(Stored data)
□ □ □ □ □ □ □

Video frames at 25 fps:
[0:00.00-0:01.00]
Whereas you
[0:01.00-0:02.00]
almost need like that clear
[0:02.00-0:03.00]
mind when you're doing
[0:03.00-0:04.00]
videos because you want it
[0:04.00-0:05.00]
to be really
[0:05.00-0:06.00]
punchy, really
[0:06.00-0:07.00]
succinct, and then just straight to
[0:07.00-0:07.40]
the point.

□ □ □ □ □ □ □

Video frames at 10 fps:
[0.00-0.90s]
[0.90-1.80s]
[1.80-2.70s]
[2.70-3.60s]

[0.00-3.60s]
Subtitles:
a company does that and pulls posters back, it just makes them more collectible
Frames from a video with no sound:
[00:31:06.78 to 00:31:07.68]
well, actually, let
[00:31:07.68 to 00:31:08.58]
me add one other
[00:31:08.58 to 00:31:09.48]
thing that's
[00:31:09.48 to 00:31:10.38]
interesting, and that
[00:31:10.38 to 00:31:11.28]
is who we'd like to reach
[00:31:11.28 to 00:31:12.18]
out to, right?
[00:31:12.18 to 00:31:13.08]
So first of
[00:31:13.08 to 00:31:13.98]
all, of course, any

□ □ □ □ □ □ □

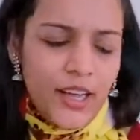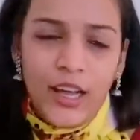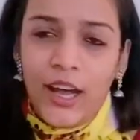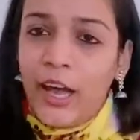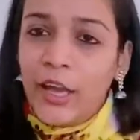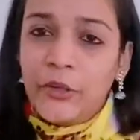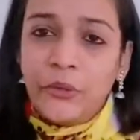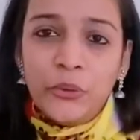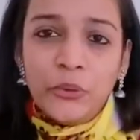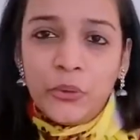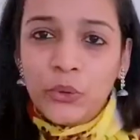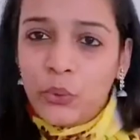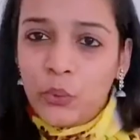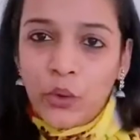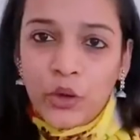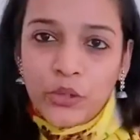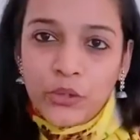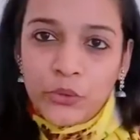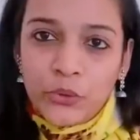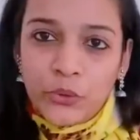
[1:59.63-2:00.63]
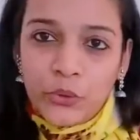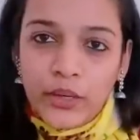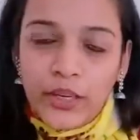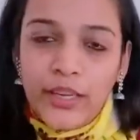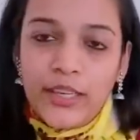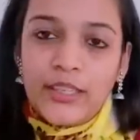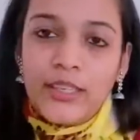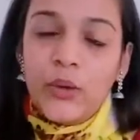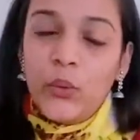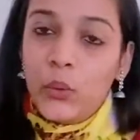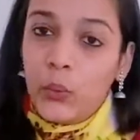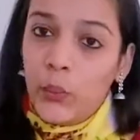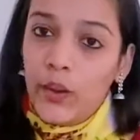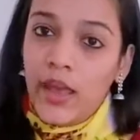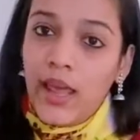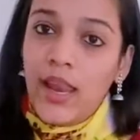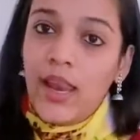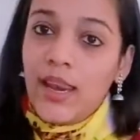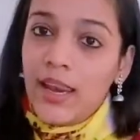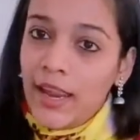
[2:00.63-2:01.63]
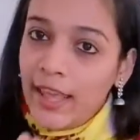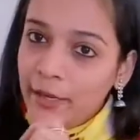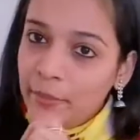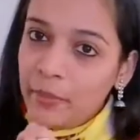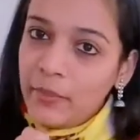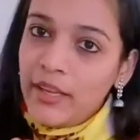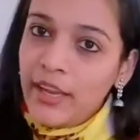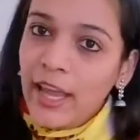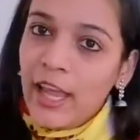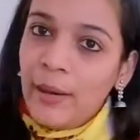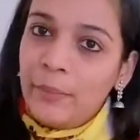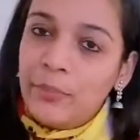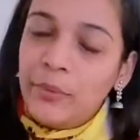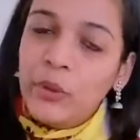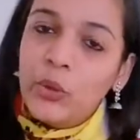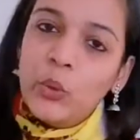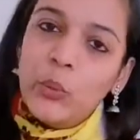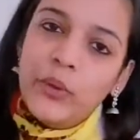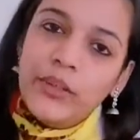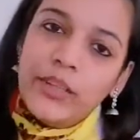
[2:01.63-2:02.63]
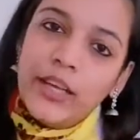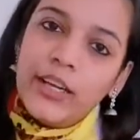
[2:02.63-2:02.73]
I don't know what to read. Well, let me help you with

□ □ □ □ □ □ □

Directions: Look above for the line that contains "Video frames at 10". Starting there, transcribe every line exactly until you have copied the line that contains "Frames from a".

Answer to the problem:
Video frames at 10 fps:
[0.00-0.90s]
[0.90-1.80s]
[1.80-2.70s]
[2.70-3.60s]

[0.00-3.60s]
Subtitles:
a company does that and pulls posters back, it just makes them more collectible
Frames from a video with no sound:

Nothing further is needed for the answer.